- _The task_: Every record must be transcribed in its entirety, apart from the images, which are to be omitted.

[Collected data]
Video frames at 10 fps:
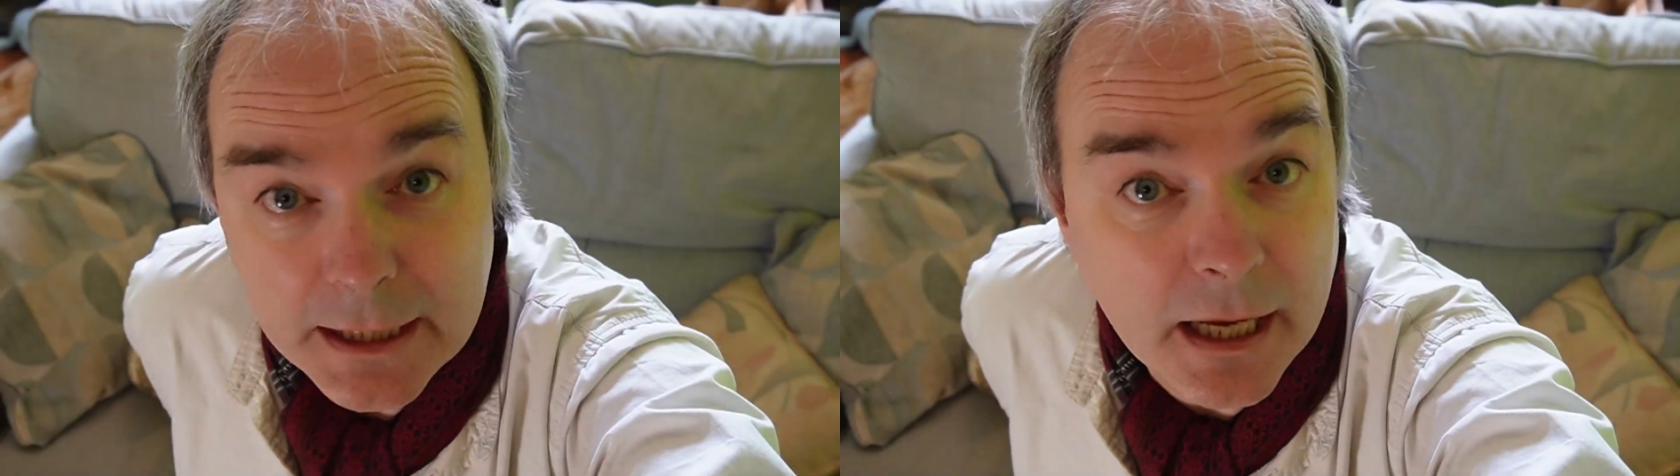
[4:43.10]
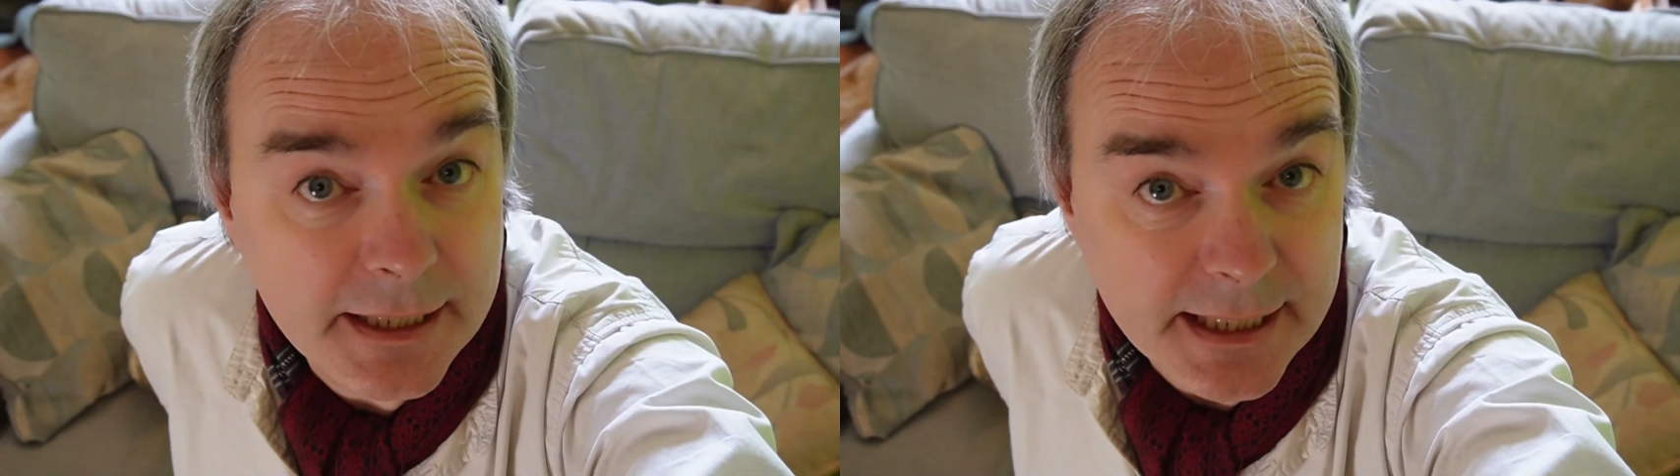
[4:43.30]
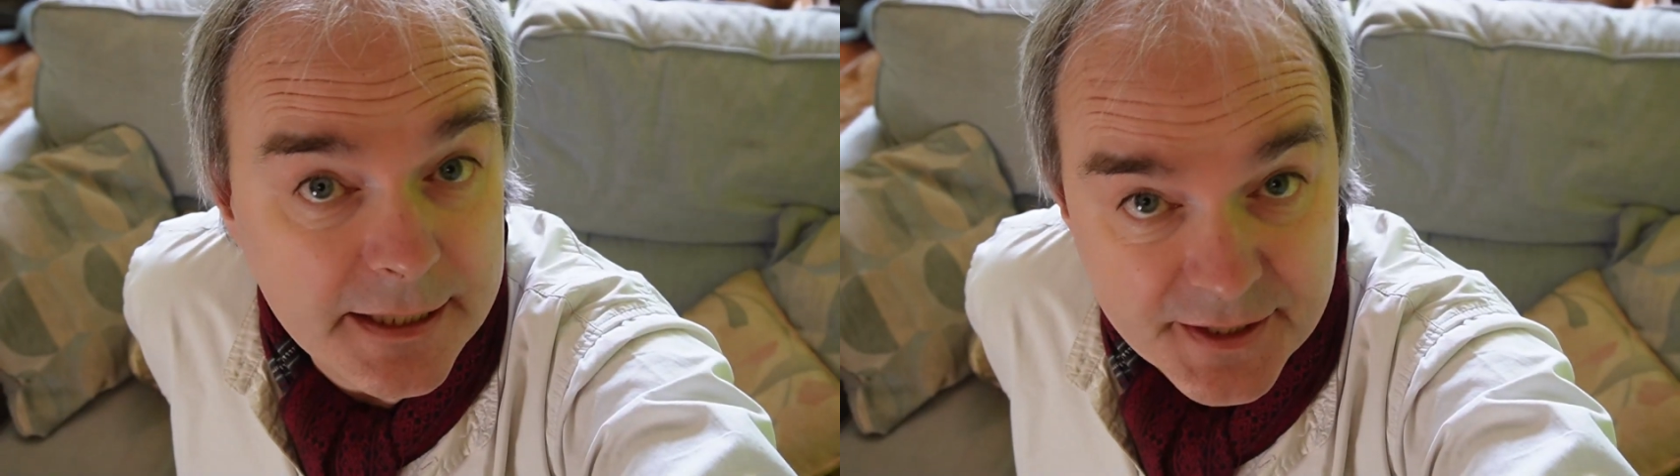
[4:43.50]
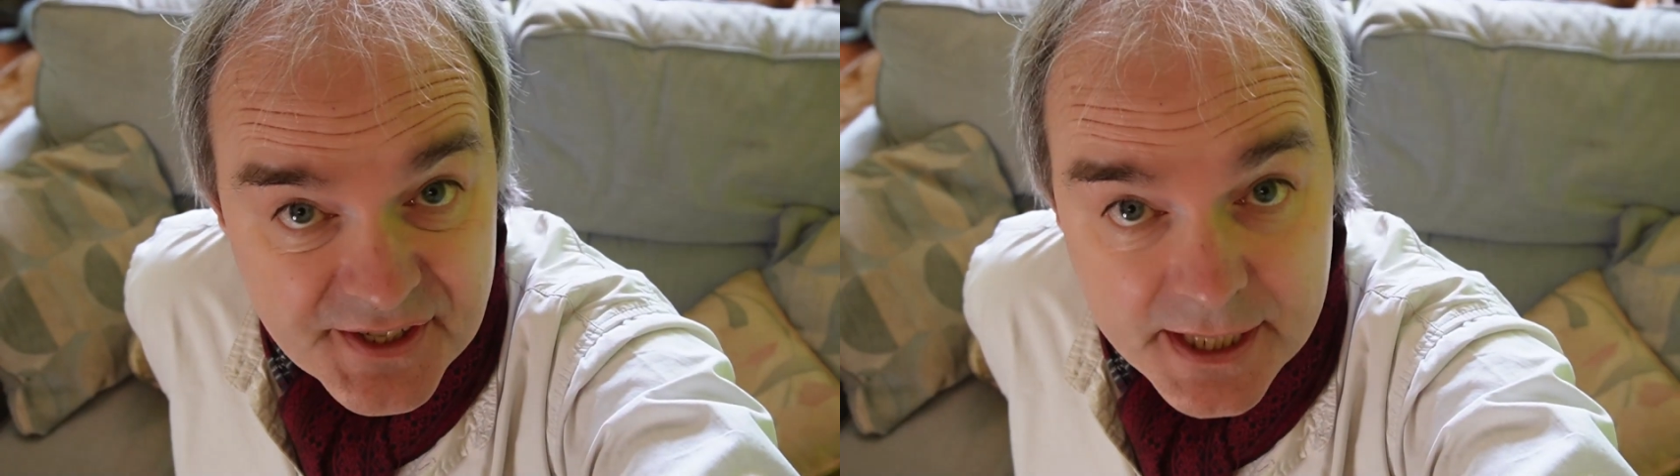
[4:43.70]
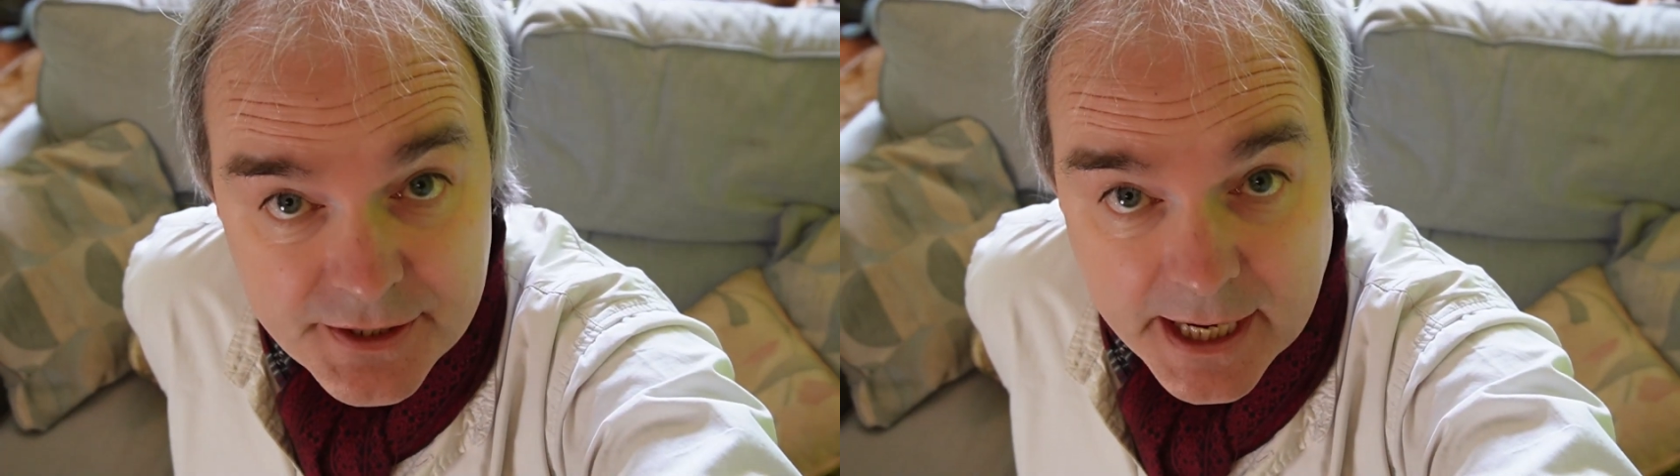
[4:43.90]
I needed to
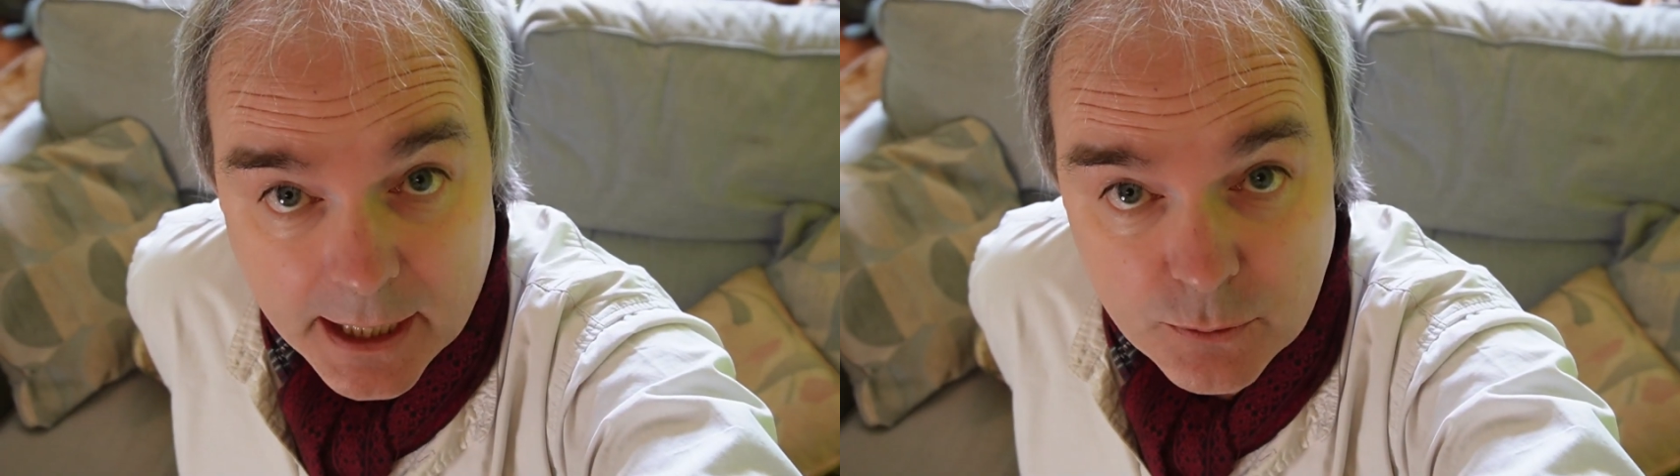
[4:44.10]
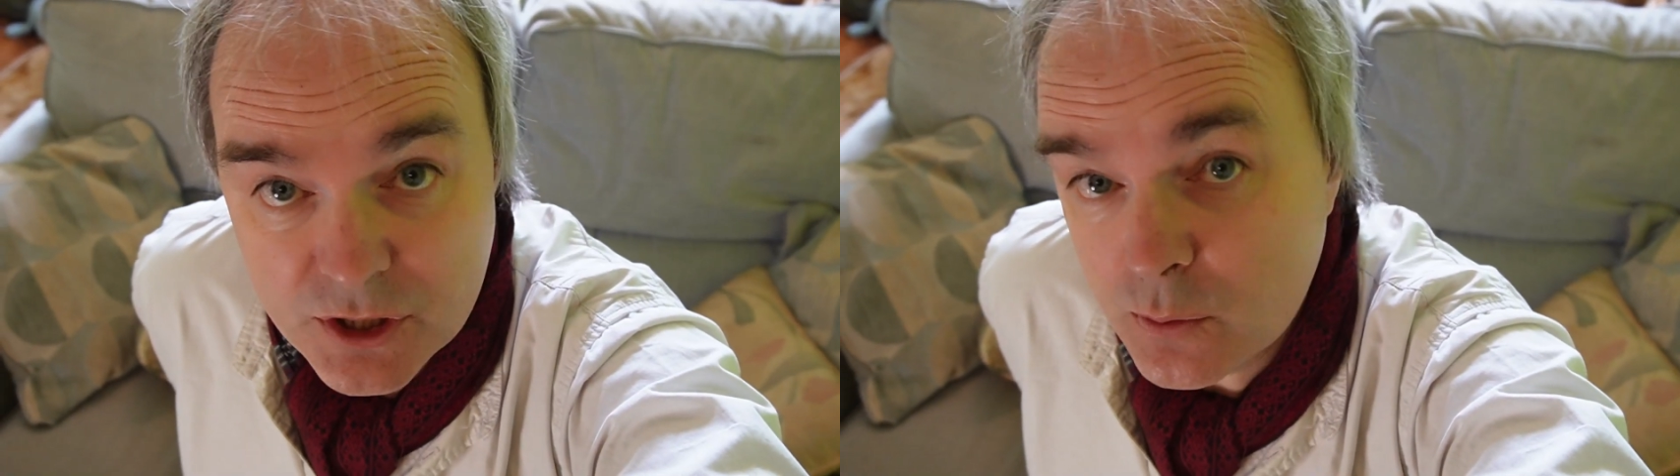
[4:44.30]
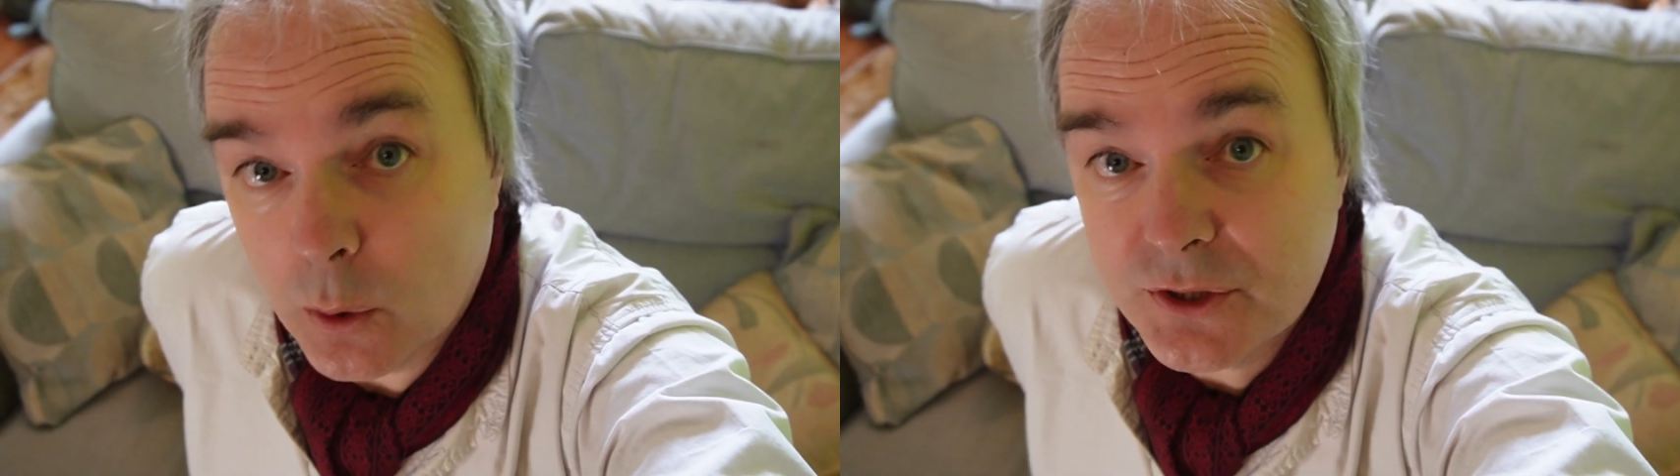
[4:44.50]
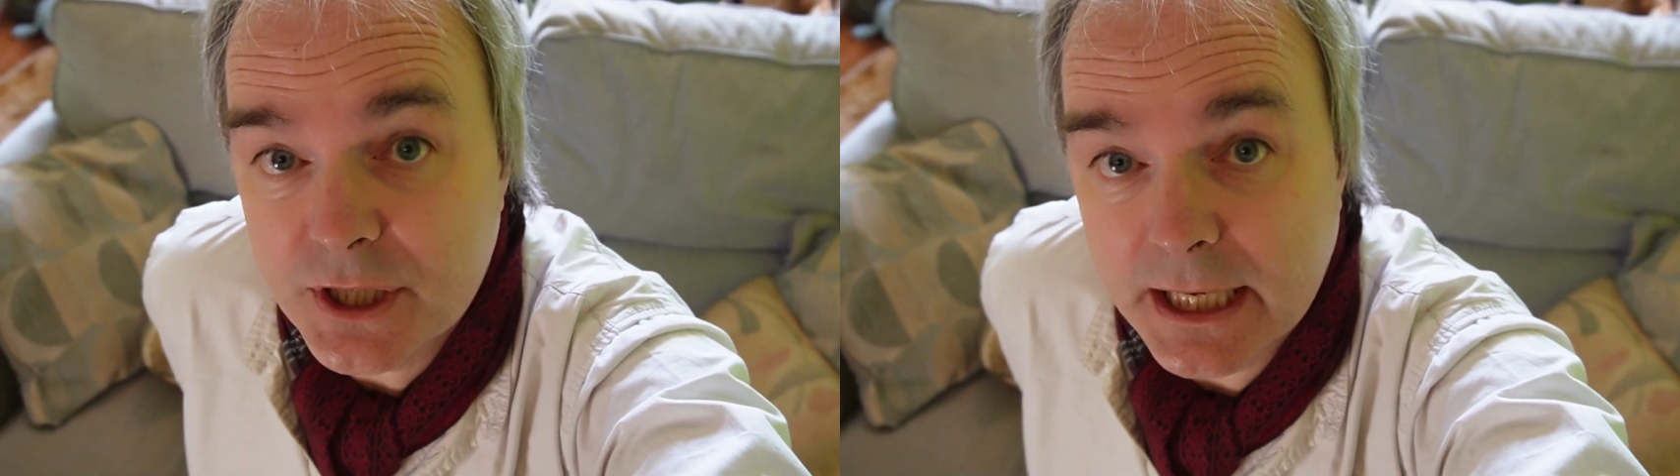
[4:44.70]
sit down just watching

- _Task solution_:
Video frames at 10 fps:
[4:43.10]
[4:43.30]
[4:43.50]
[4:43.70]
[4:43.90]
I needed to
[4:44.10]
[4:44.30]
[4:44.50]
[4:44.70]
sit down just watching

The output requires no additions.